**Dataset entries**
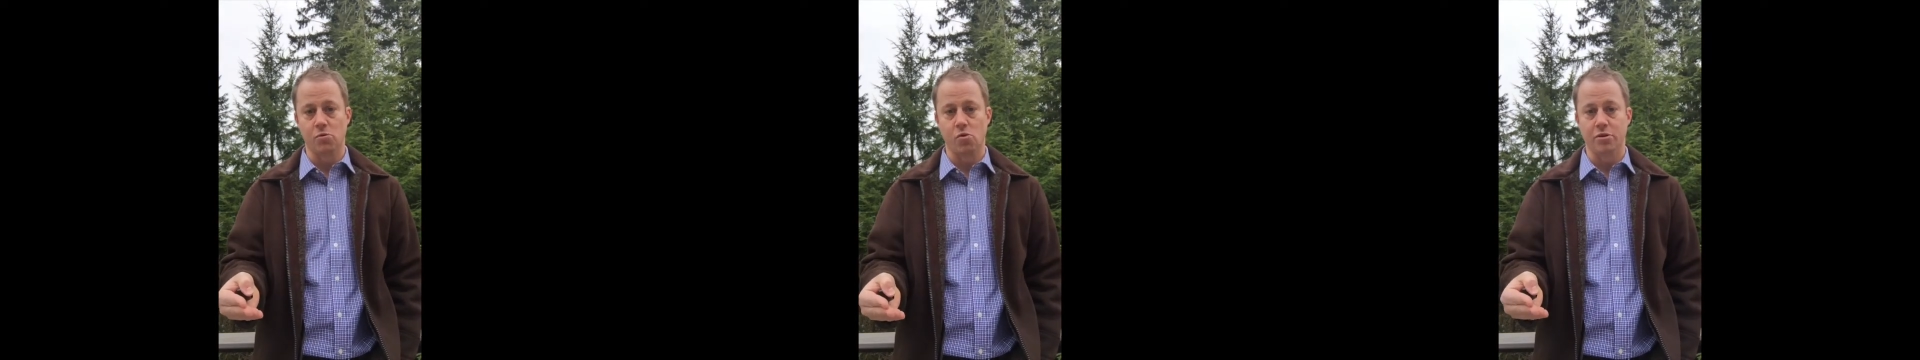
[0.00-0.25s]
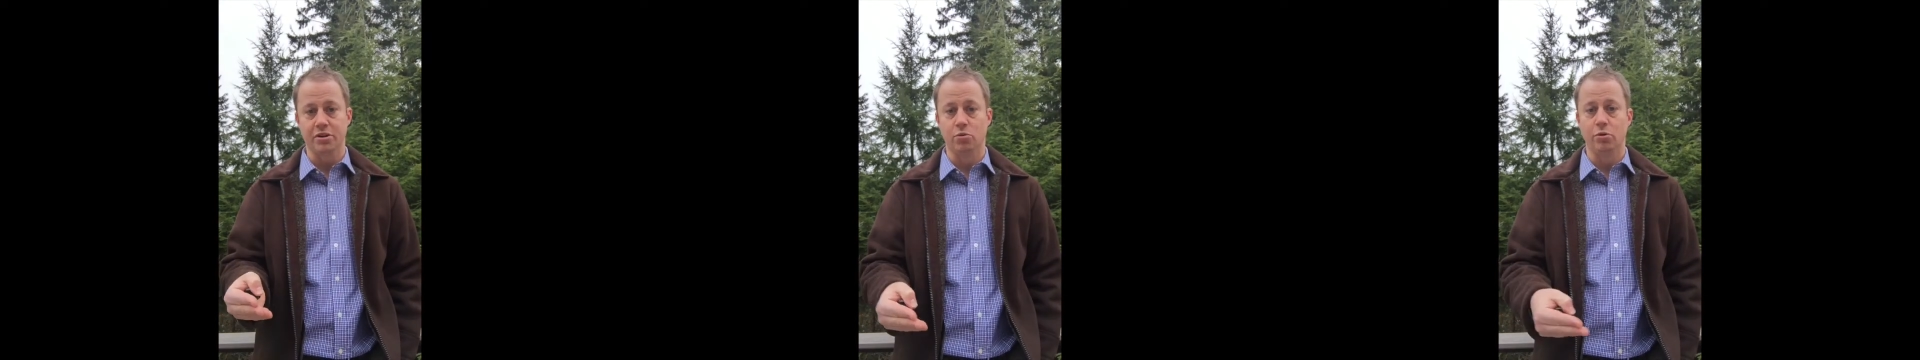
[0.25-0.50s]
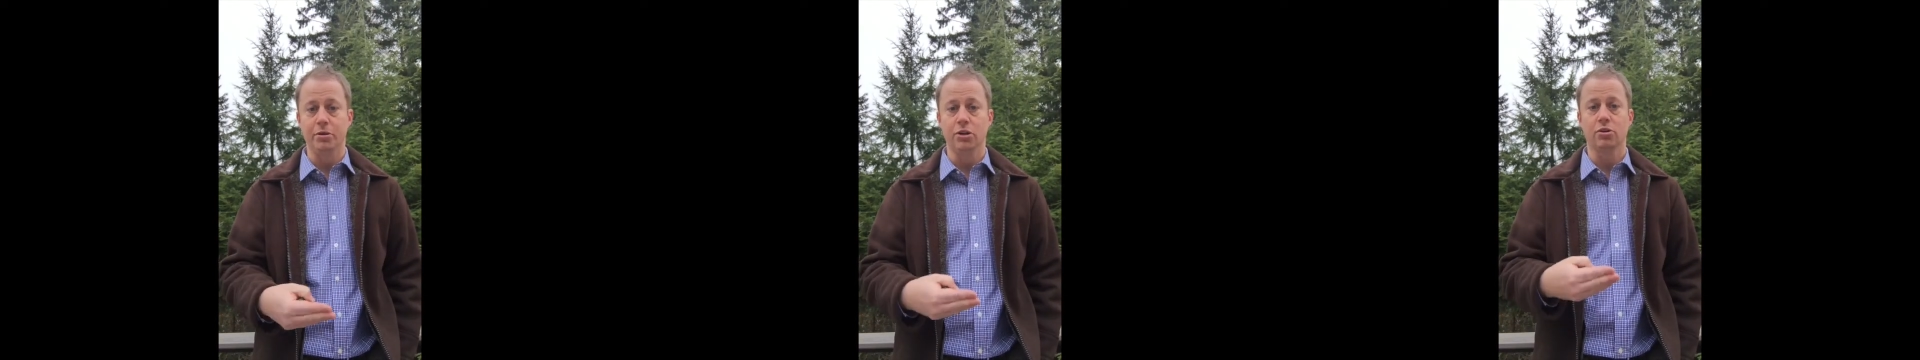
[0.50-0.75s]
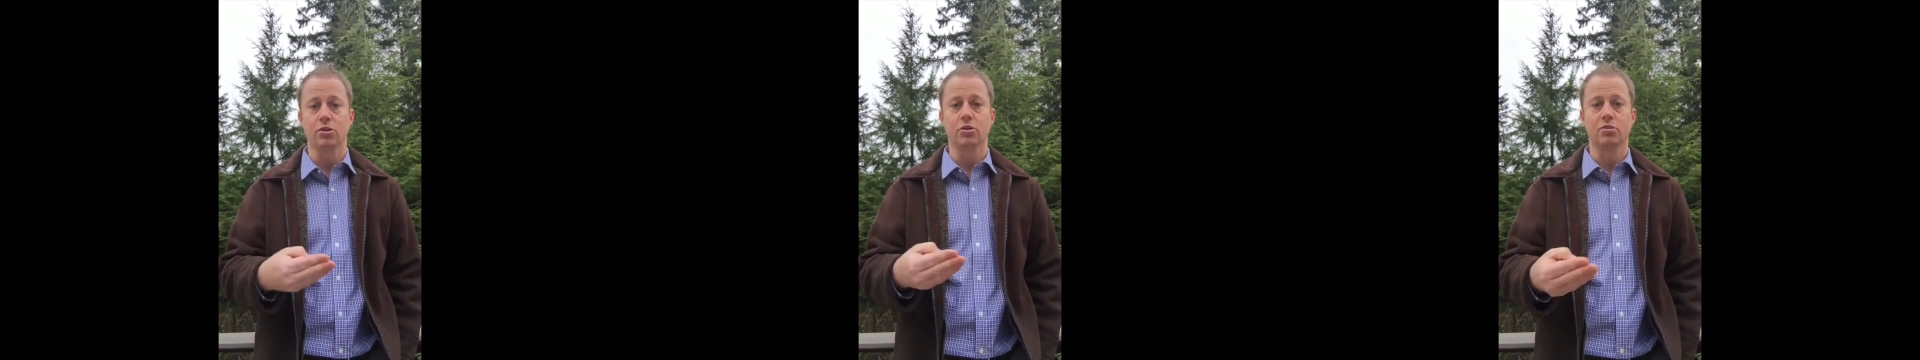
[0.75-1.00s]
Court and will be
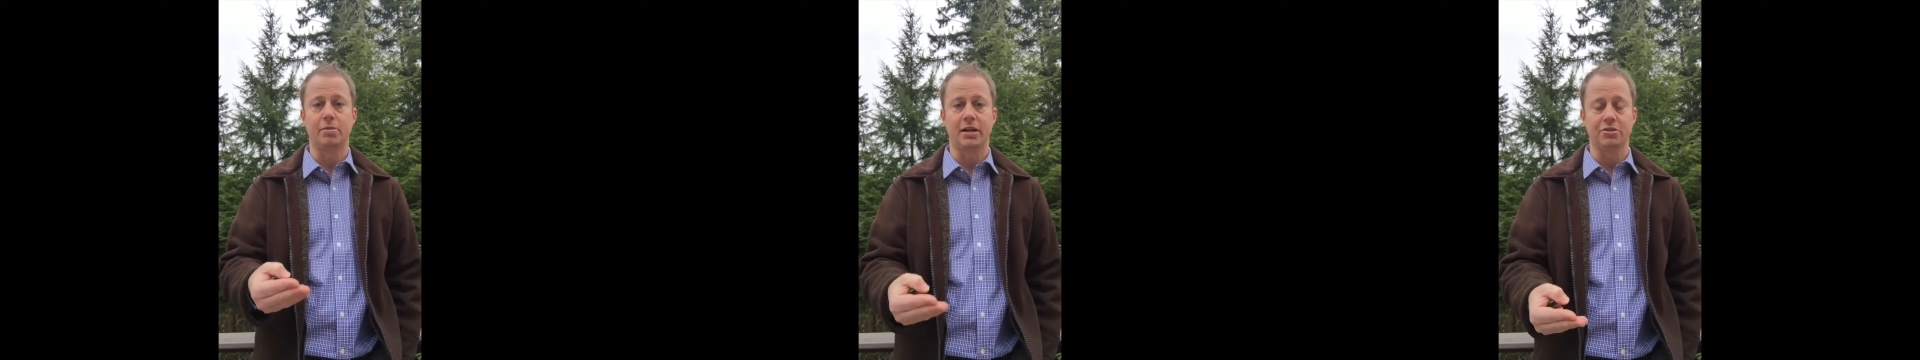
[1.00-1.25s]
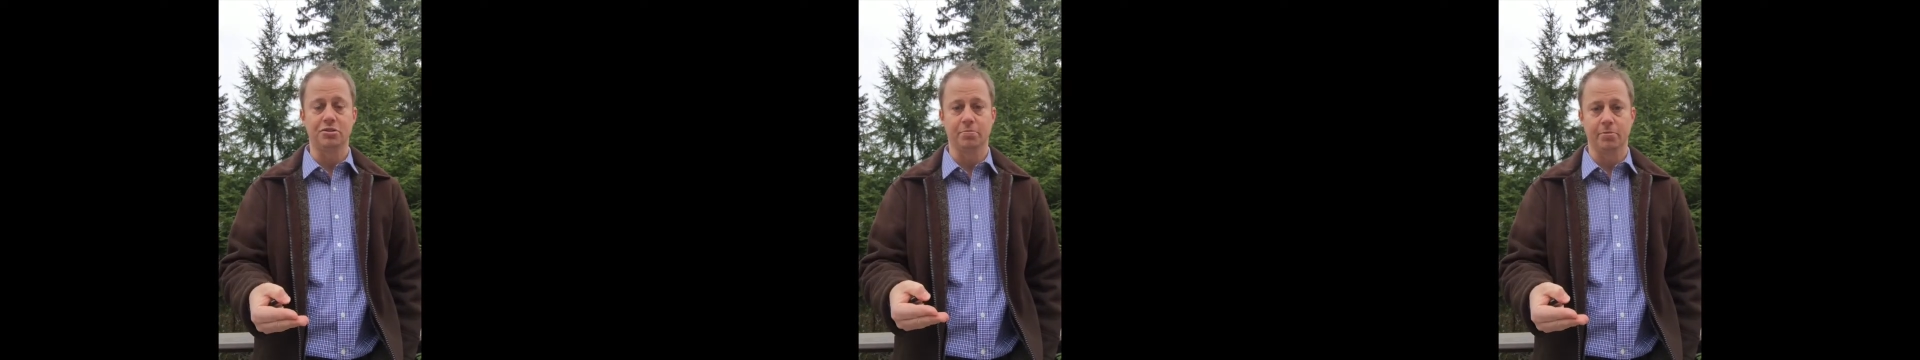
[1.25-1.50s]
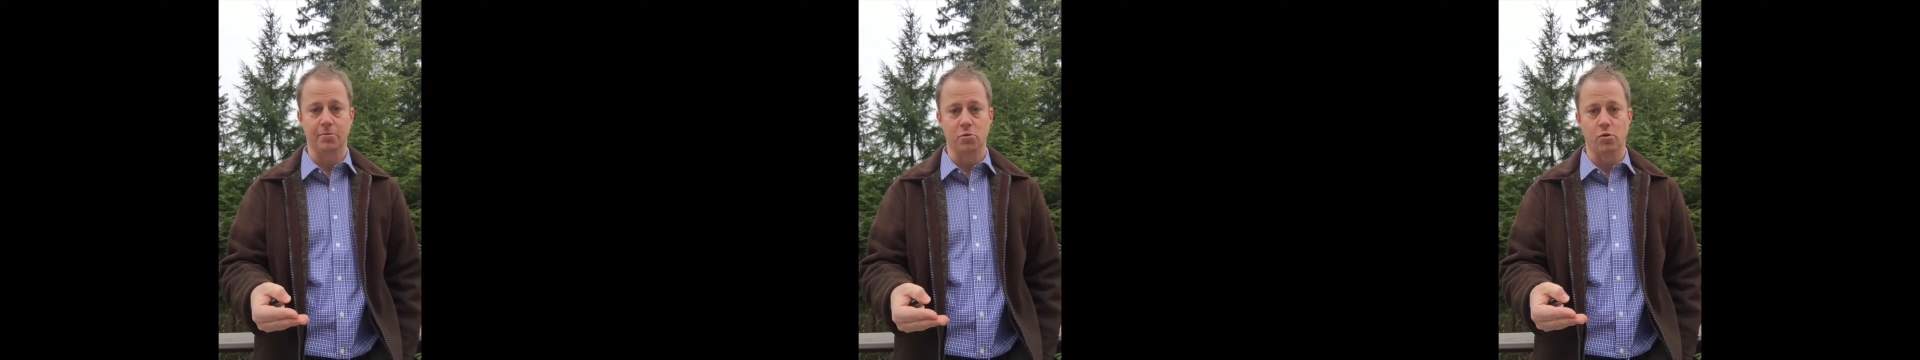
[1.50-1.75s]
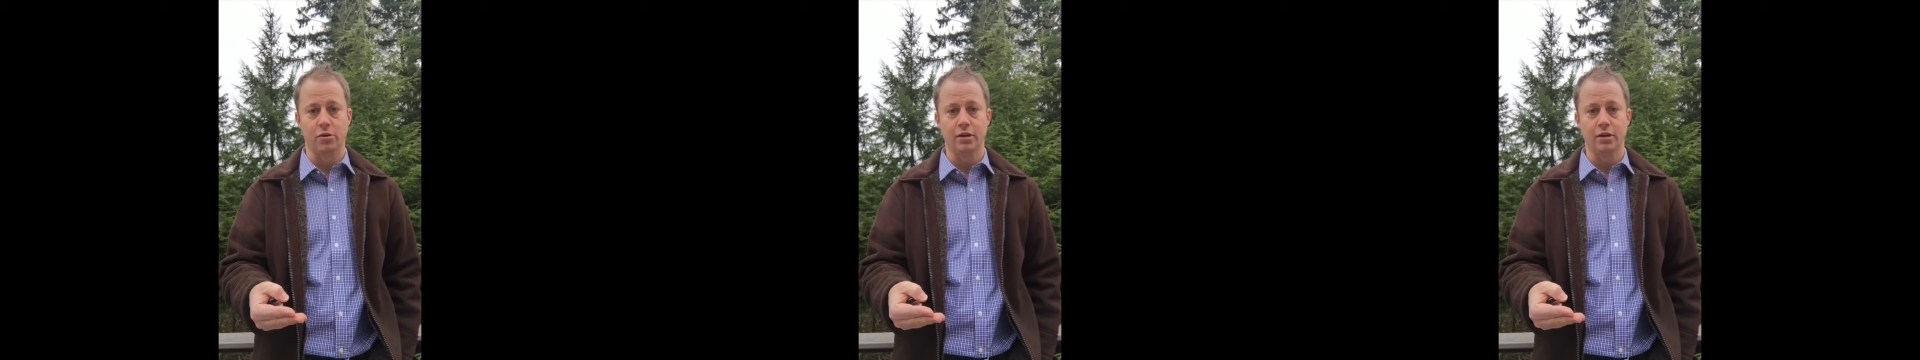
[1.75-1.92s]
heard by the Supreme Court.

**Task to carry out**
Above are the records; repeat them exactly, omitting every picture.

**Result of the exercise**
[0.00-0.25s]
[0.25-0.50s]
[0.50-0.75s]
[0.75-1.00s]
Court and will be
[1.00-1.25s]
[1.25-1.50s]
[1.50-1.75s]
[1.75-1.92s]
heard by the Supreme Court.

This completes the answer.